(Records from a dataset)
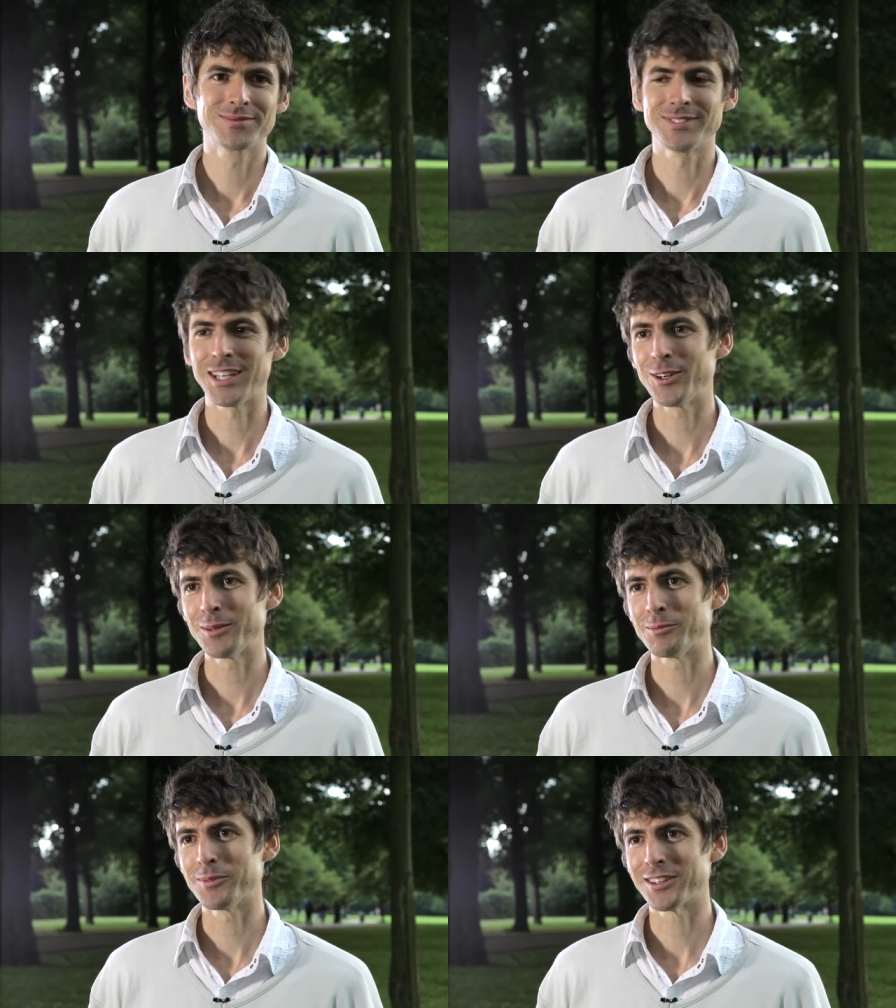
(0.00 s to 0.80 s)
Now
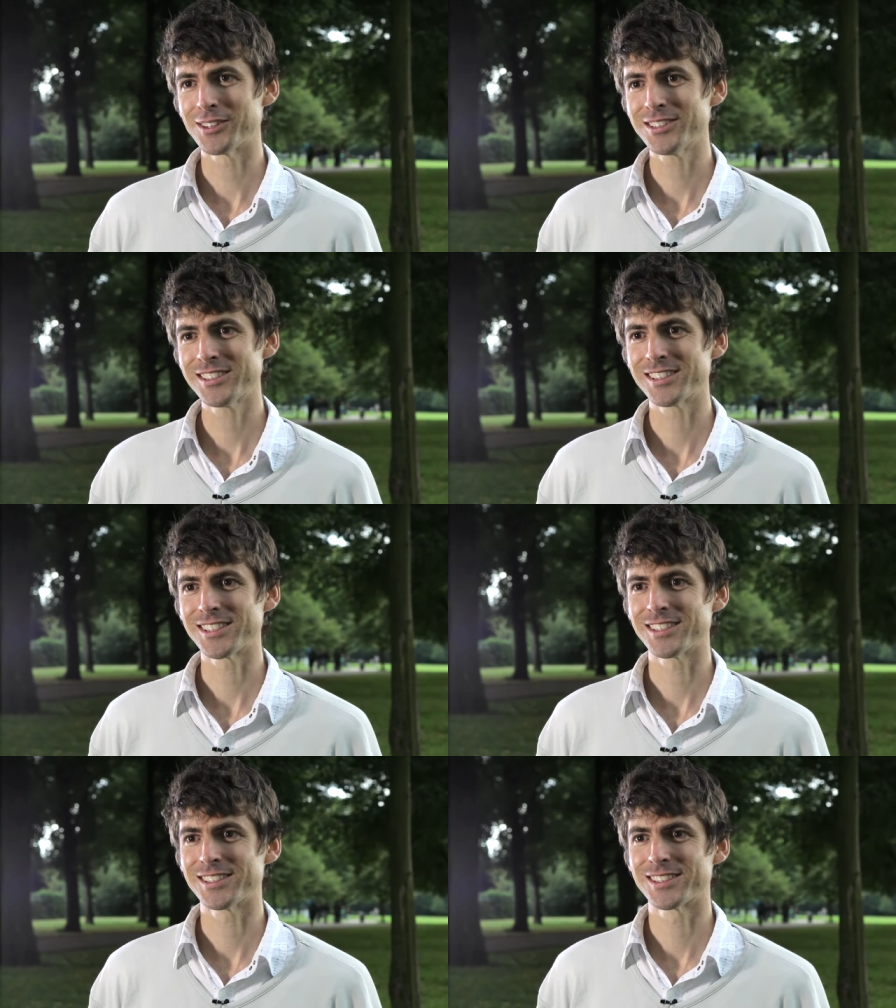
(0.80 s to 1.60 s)
I'm in my 30s
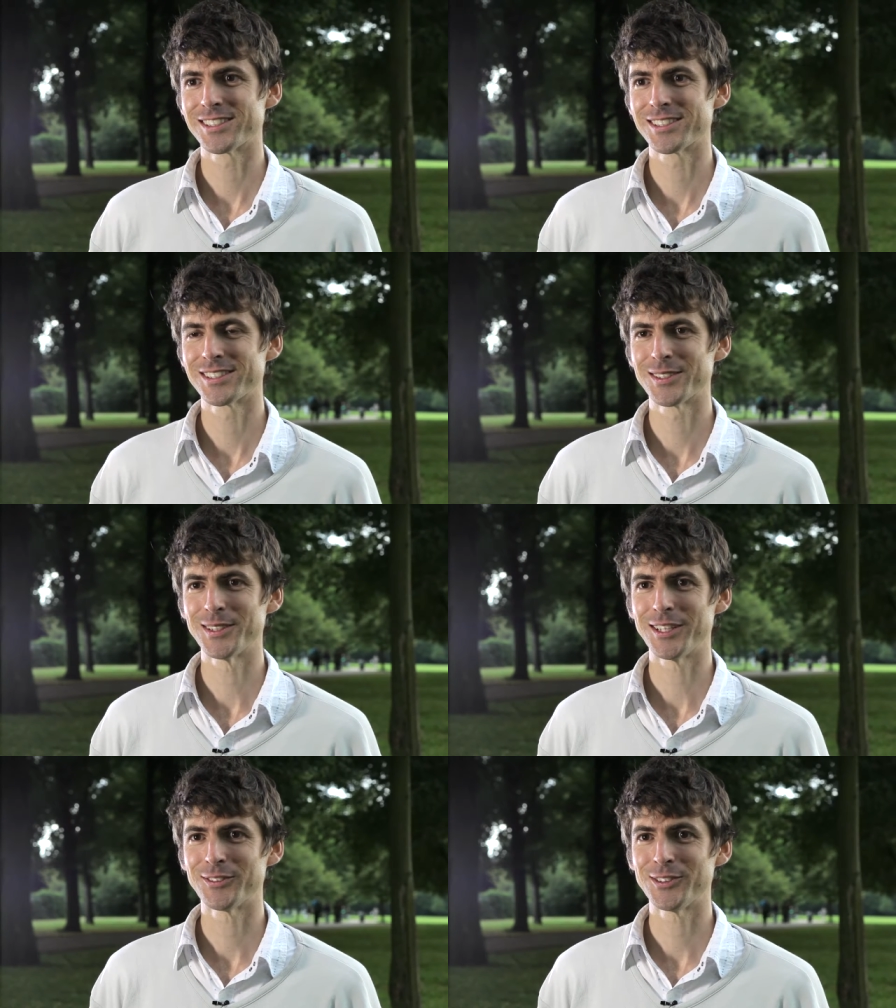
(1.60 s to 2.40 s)
and
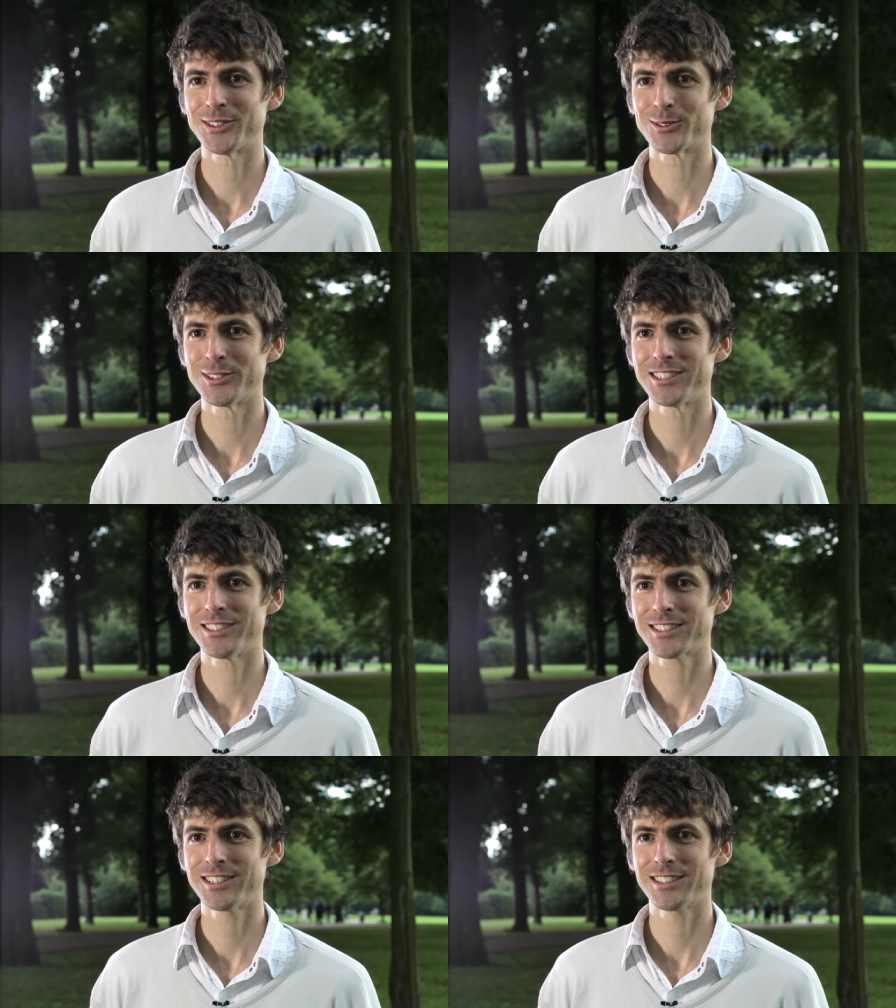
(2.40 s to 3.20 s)
I feel really
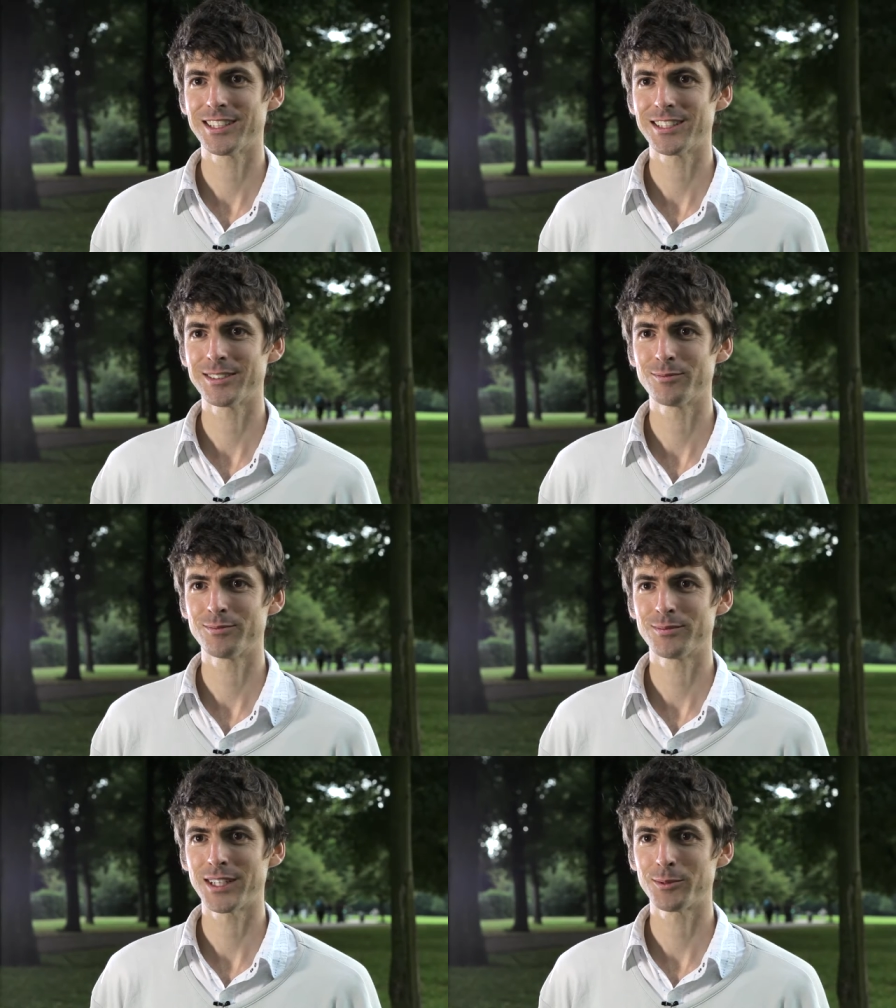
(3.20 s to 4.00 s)
lucky that I'm
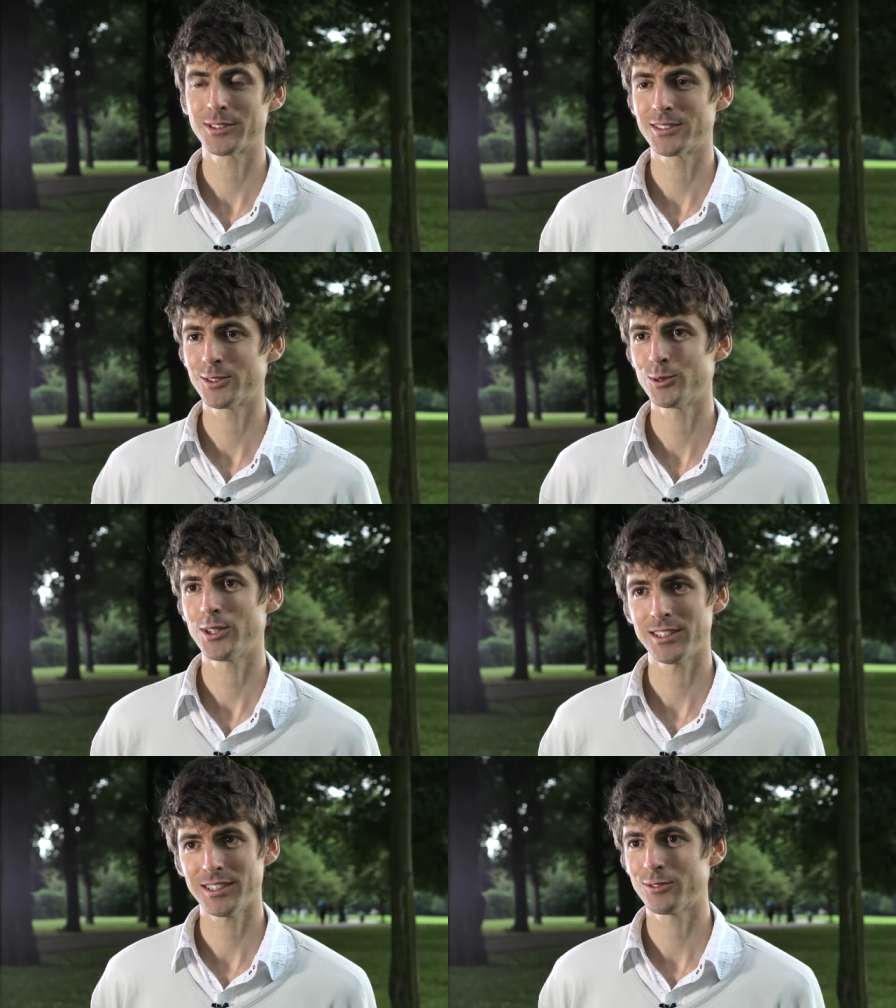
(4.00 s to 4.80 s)
able to do what
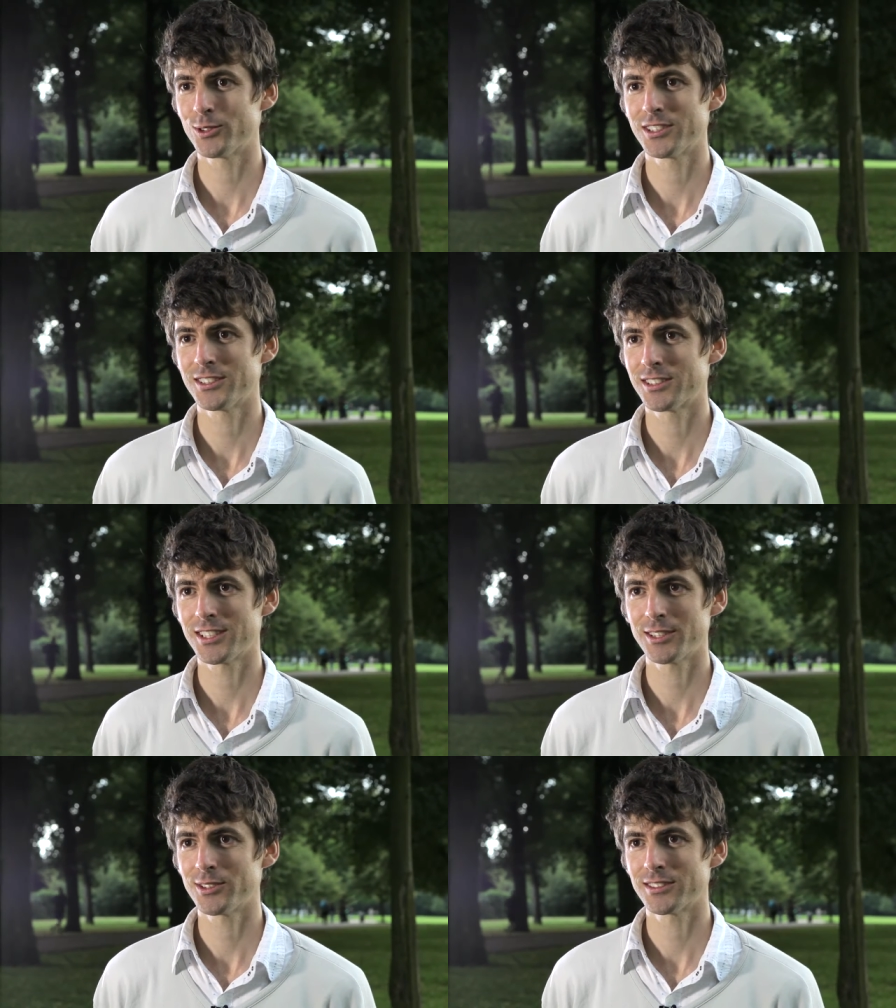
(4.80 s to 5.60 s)
I love, which is
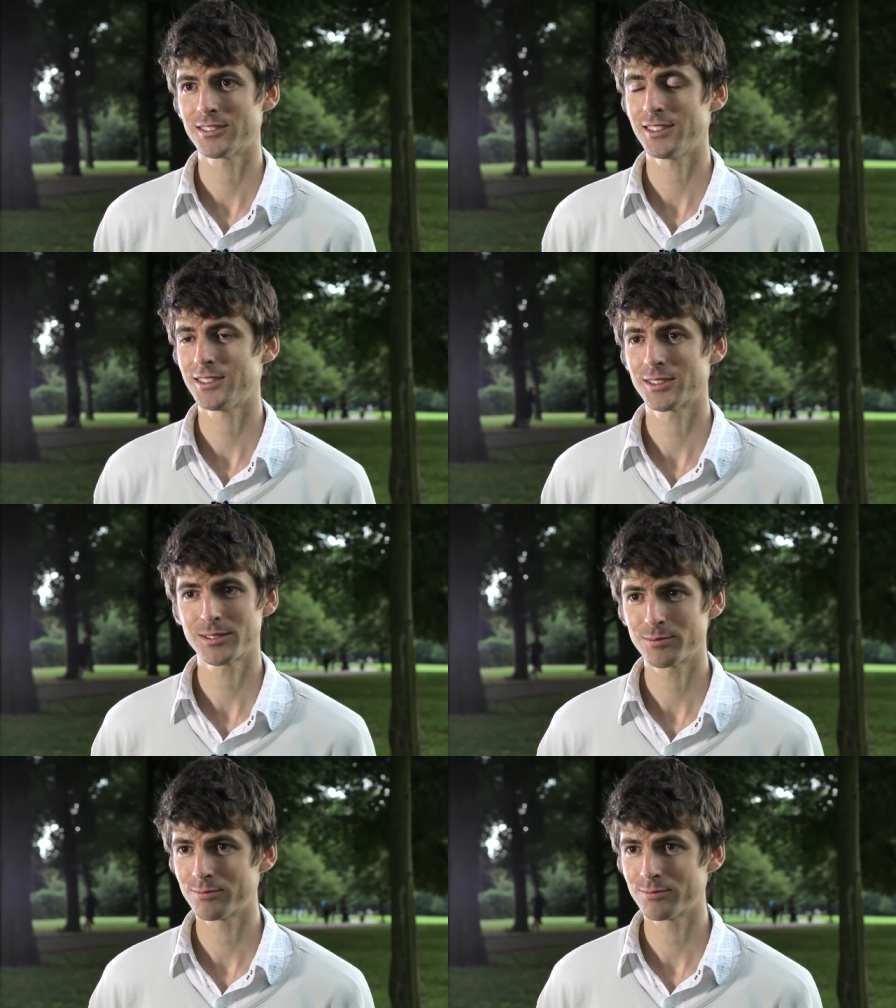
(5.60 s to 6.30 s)
sharing these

> _DIRECTIONS FOR THIS TASK_: Word for word, print every record, and leave out any picture.

> _YOUR RESPONSE_:
(0.00 s to 0.80 s)
Now
(0.80 s to 1.60 s)
I'm in my 30s
(1.60 s to 2.40 s)
and
(2.40 s to 3.20 s)
I feel really
(3.20 s to 4.00 s)
lucky that I'm
(4.00 s to 4.80 s)
able to do what
(4.80 s to 5.60 s)
I love, which is
(5.60 s to 6.30 s)
sharing these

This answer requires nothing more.